Given data »
***

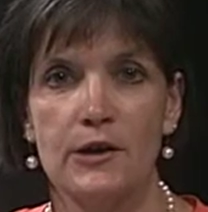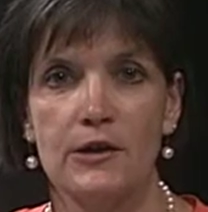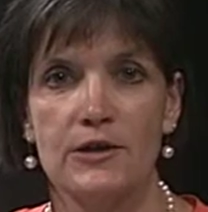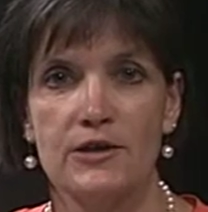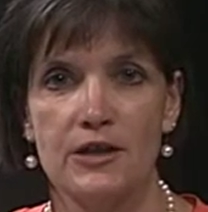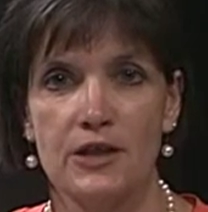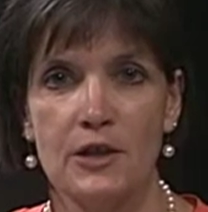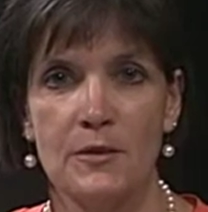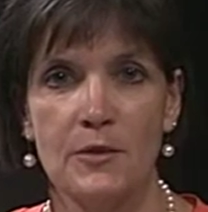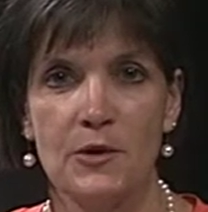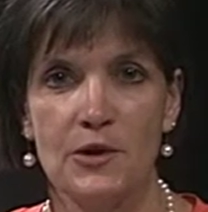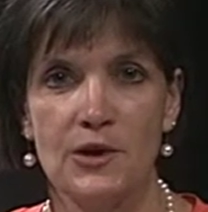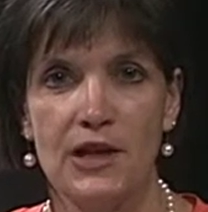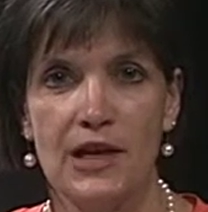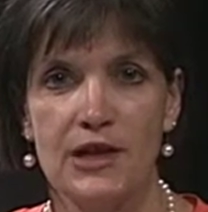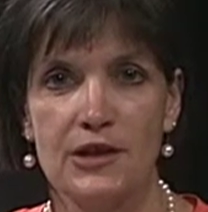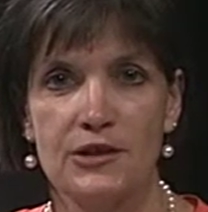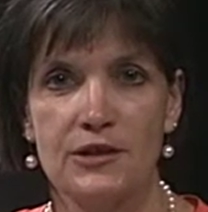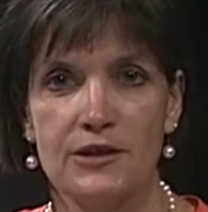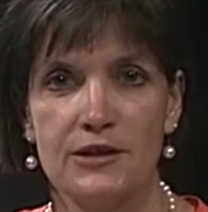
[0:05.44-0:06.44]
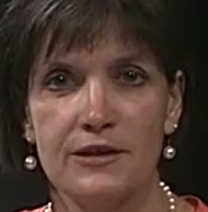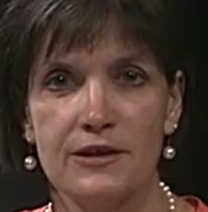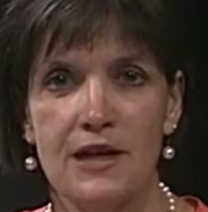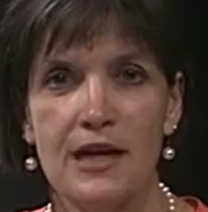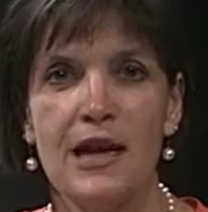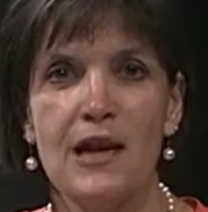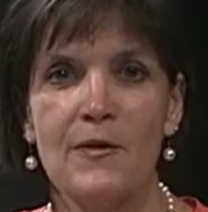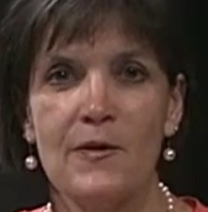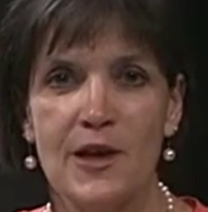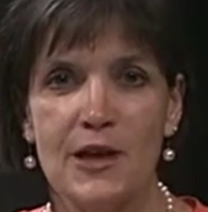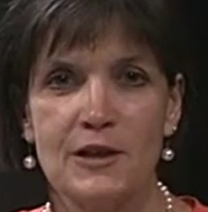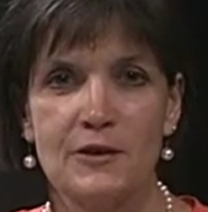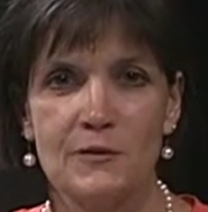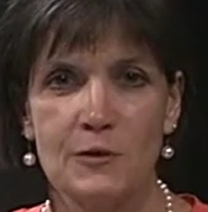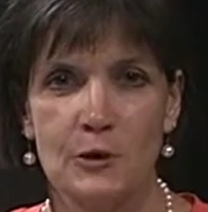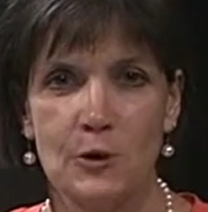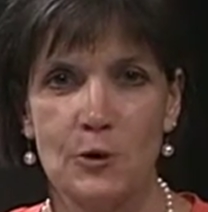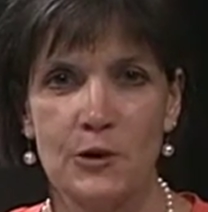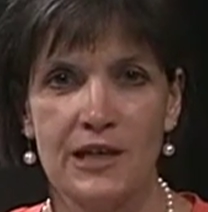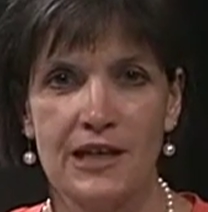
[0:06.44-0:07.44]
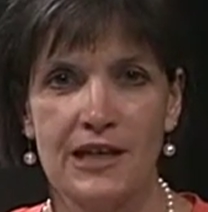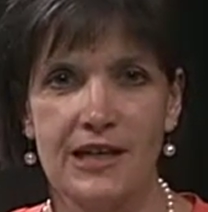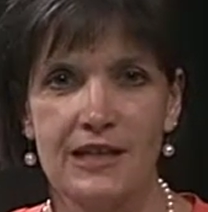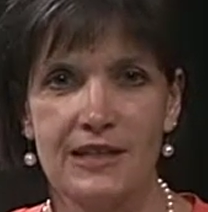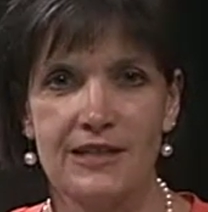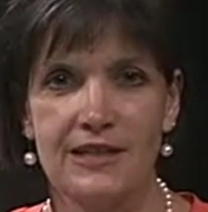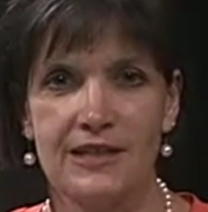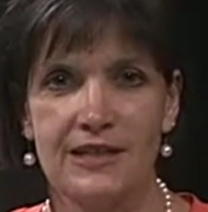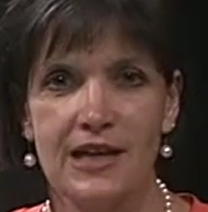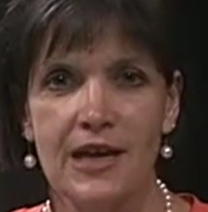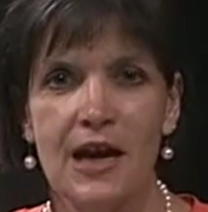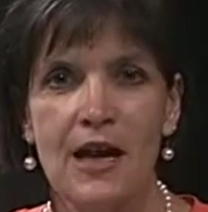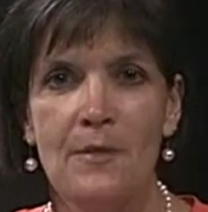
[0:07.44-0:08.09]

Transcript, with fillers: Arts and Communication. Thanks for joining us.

***

Action item » Keep the pictures out of your copy. Copy only the lines from the line that holds "[0:06.44-0:07.44]" through the last line of the listing above, both included.

Problem solution »
[0:06.44-0:07.44]
[0:07.44-0:08.09]

Transcript, with fillers: Arts and Communication. Thanks for joining us.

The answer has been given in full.